EXERCISE OBJECTIVE: Go through the listing below and write out exactly the lines from the one that mentions "[0:00.00-0:01.00]" through the one that mentions "Transcript: So it", minus the pictures.

EXTRACTED MATERIAL:

◆ ◆ ◆

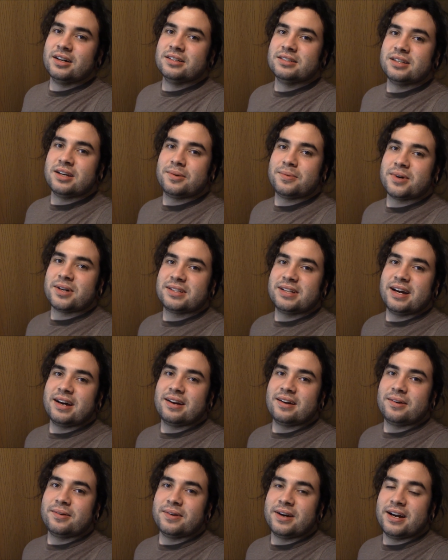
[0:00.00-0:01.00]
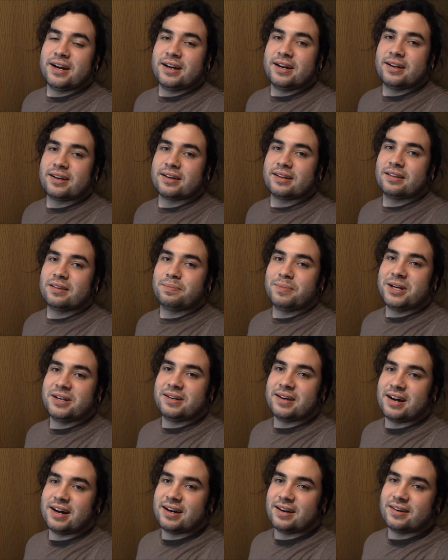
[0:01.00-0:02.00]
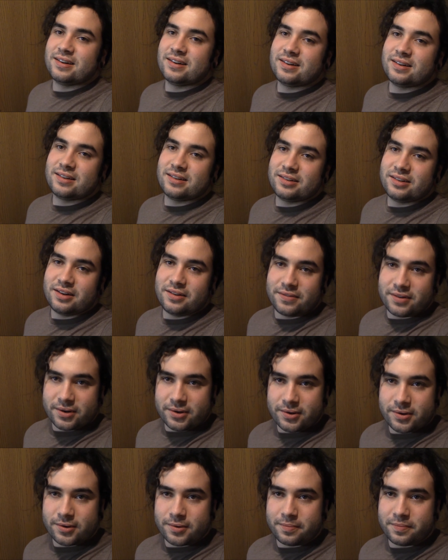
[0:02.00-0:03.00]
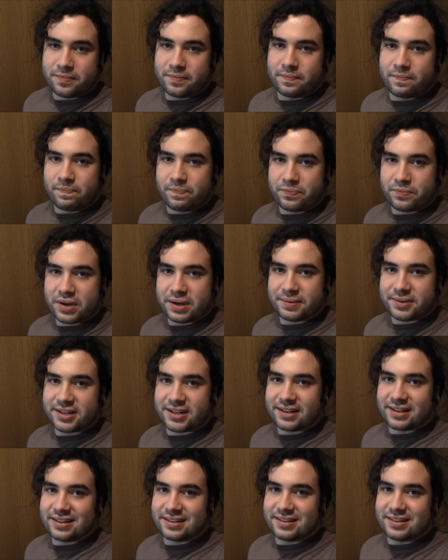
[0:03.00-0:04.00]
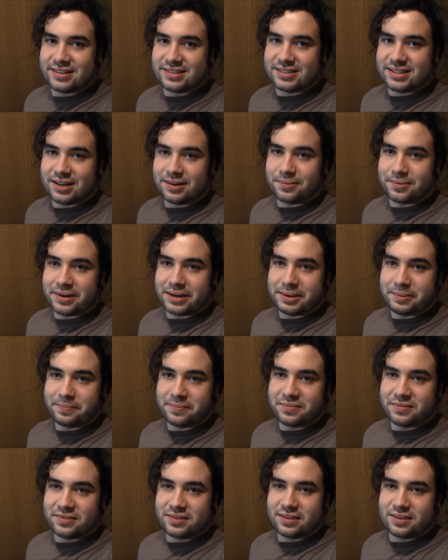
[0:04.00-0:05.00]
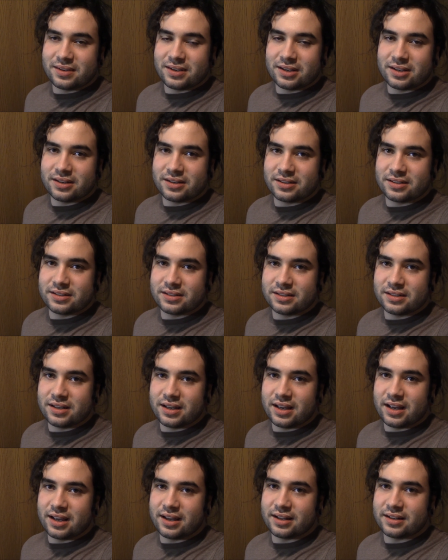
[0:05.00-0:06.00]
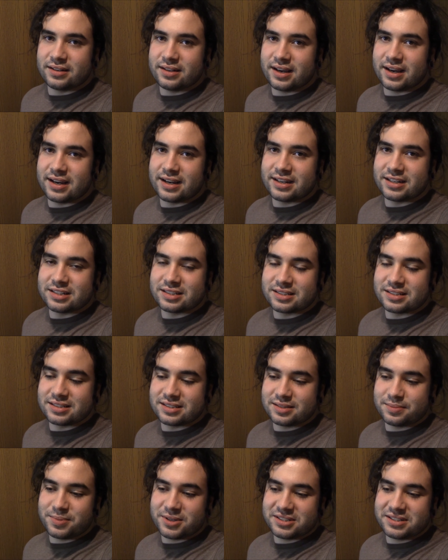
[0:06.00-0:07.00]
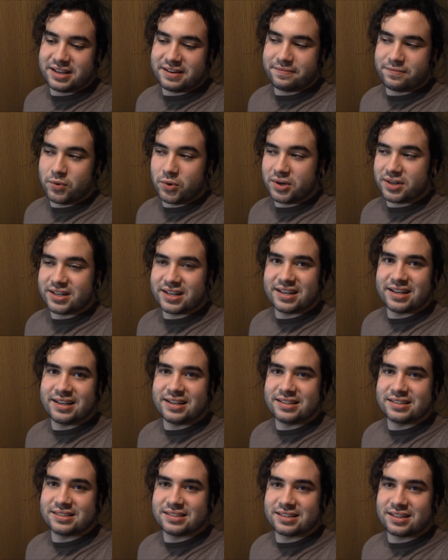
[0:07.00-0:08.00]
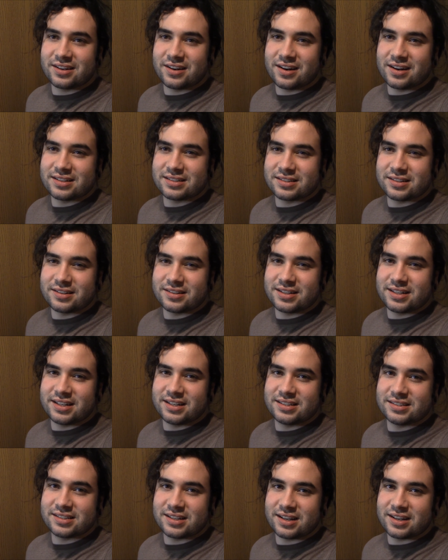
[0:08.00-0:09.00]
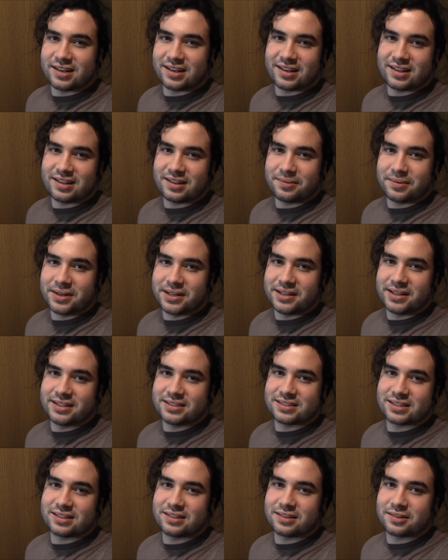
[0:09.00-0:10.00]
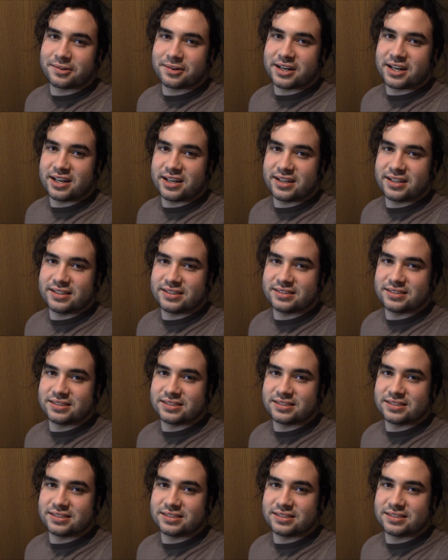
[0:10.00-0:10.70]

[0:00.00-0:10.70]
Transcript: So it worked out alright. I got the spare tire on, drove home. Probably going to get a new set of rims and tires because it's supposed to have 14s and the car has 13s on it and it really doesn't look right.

◆ ◆ ◆

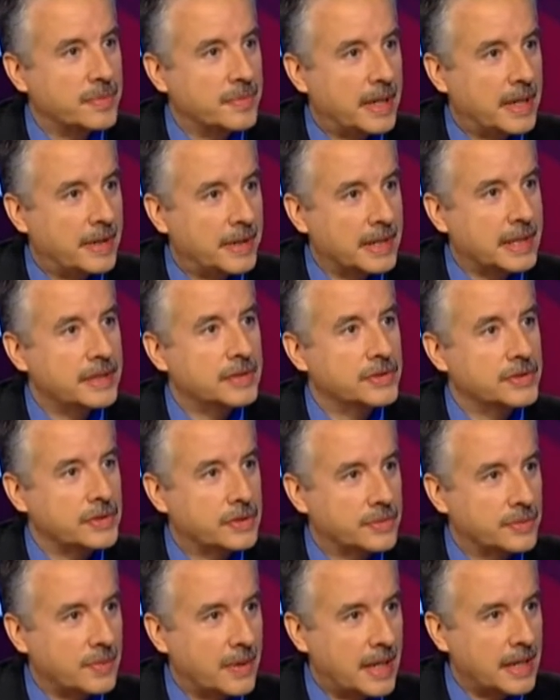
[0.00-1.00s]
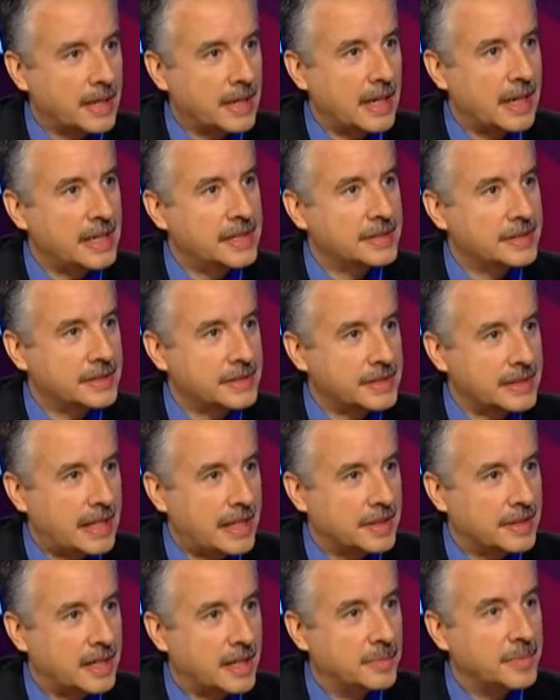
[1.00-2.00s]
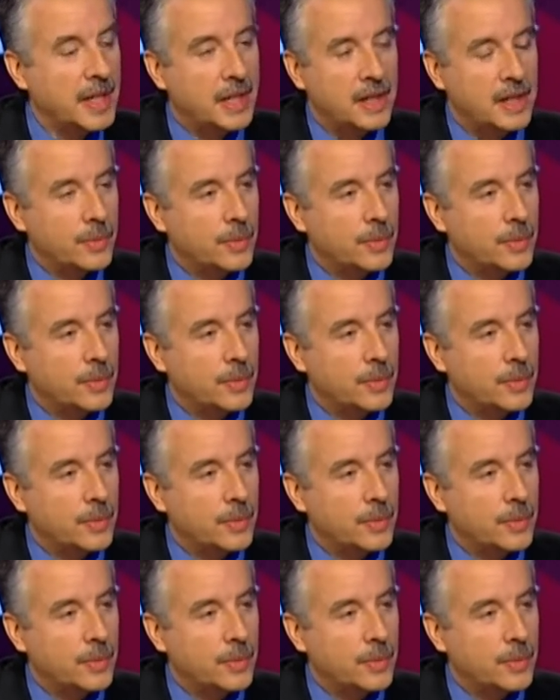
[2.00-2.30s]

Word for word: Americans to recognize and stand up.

◆ ◆ ◆

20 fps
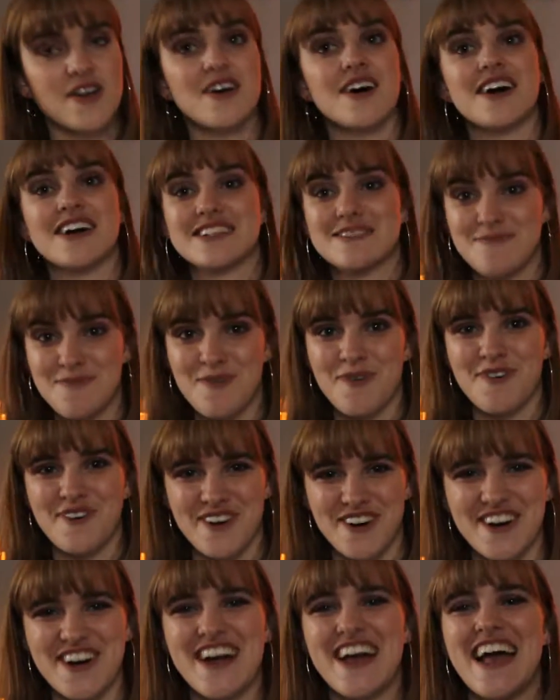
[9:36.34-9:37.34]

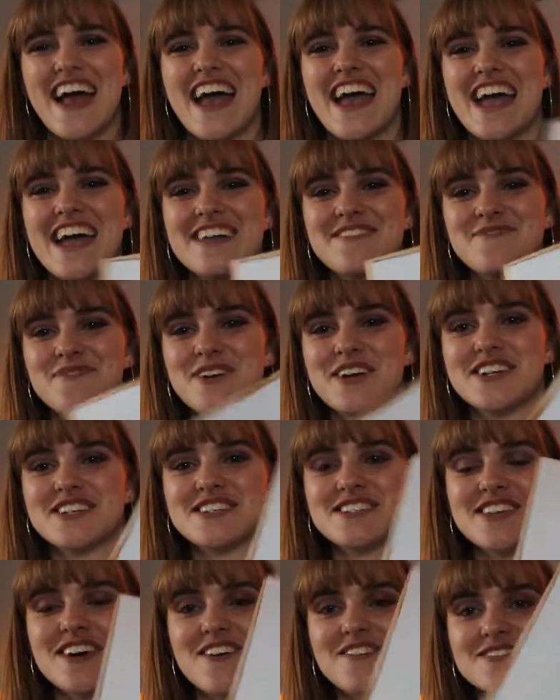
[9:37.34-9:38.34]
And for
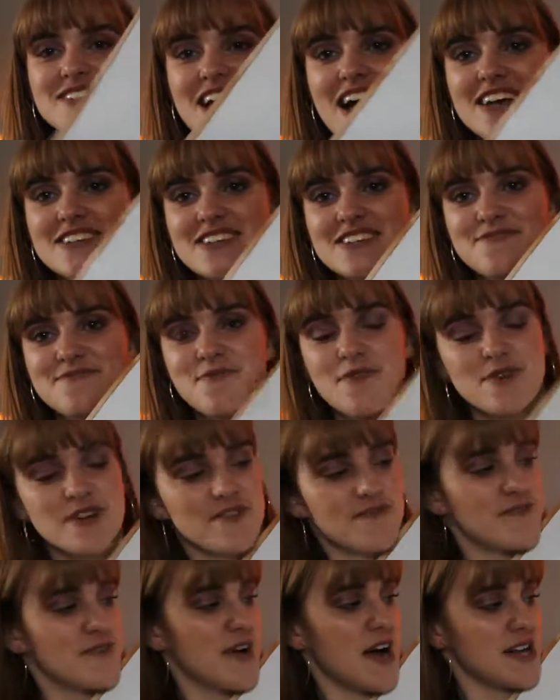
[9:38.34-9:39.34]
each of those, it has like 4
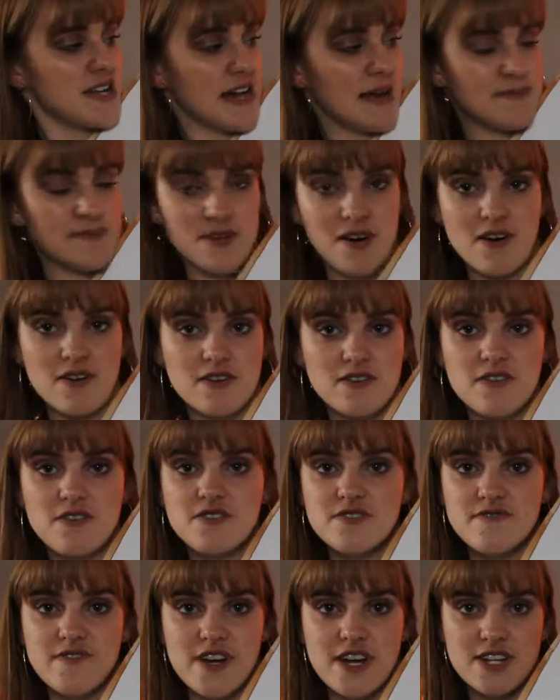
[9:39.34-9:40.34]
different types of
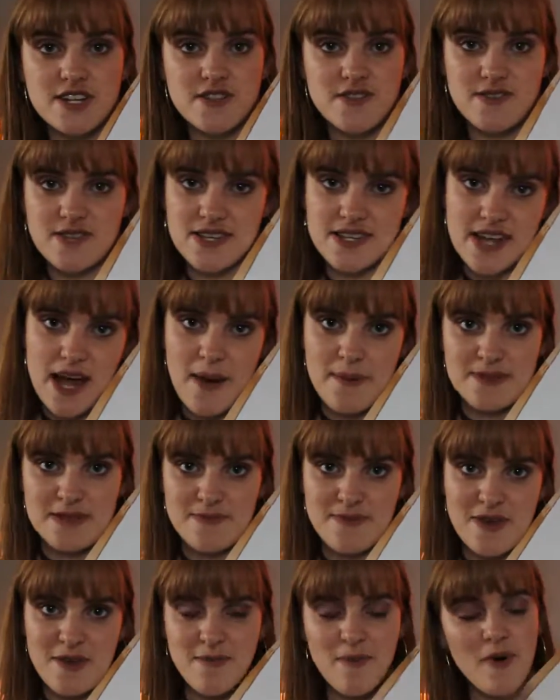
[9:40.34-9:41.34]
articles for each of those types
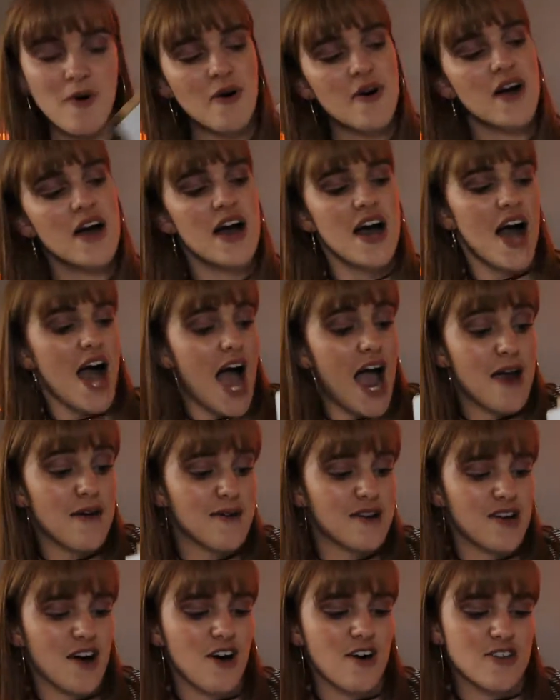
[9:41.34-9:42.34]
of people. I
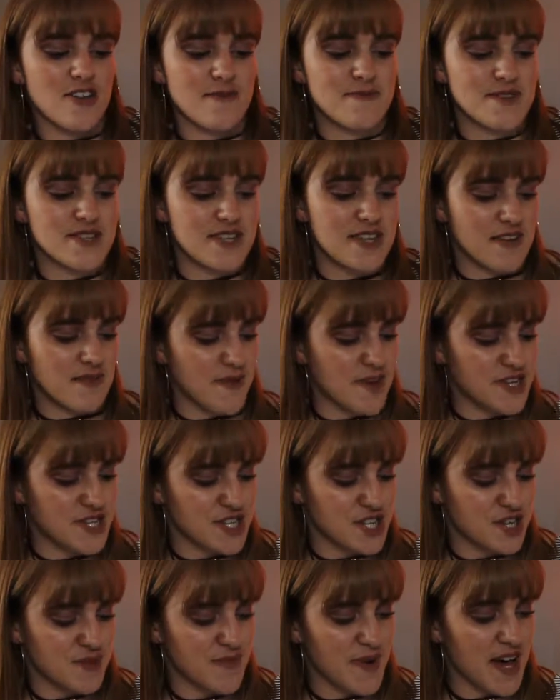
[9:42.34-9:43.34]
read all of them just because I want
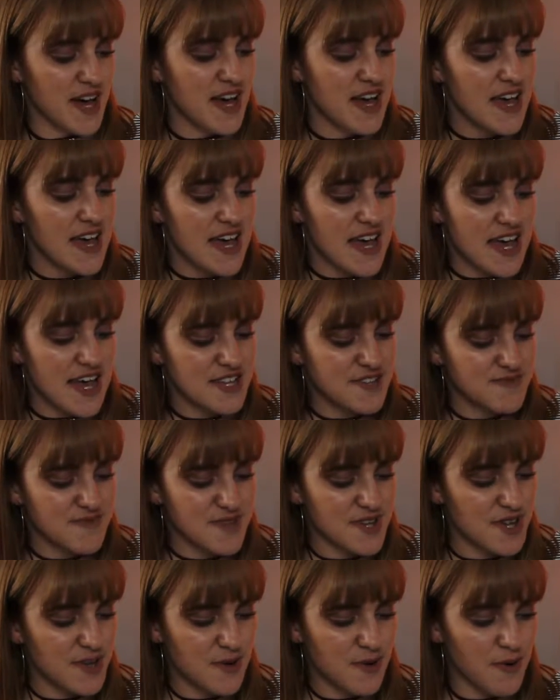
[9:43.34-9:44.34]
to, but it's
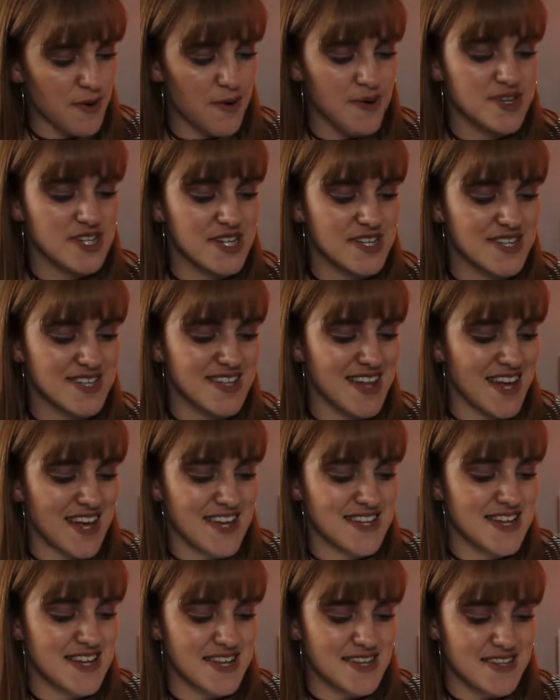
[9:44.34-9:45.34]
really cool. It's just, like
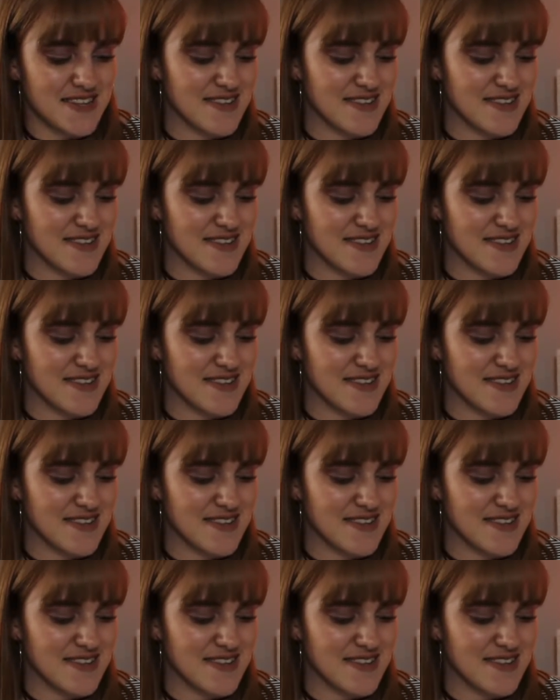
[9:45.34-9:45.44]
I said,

◆ ◆ ◆

TASK ANSWER:
[0:00.00-0:01.00]
[0:01.00-0:02.00]
[0:02.00-0:03.00]
[0:03.00-0:04.00]
[0:04.00-0:05.00]
[0:05.00-0:06.00]
[0:06.00-0:07.00]
[0:07.00-0:08.00]
[0:08.00-0:09.00]
[0:09.00-0:10.00]
[0:10.00-0:10.70]

[0:00.00-0:10.70]
Transcript: So it worked out alright. I got the spare tire on, drove home. Probably going to get a new set of rims and tires because it's supposed to have 14s and the car has 13s on it and it really doesn't look right.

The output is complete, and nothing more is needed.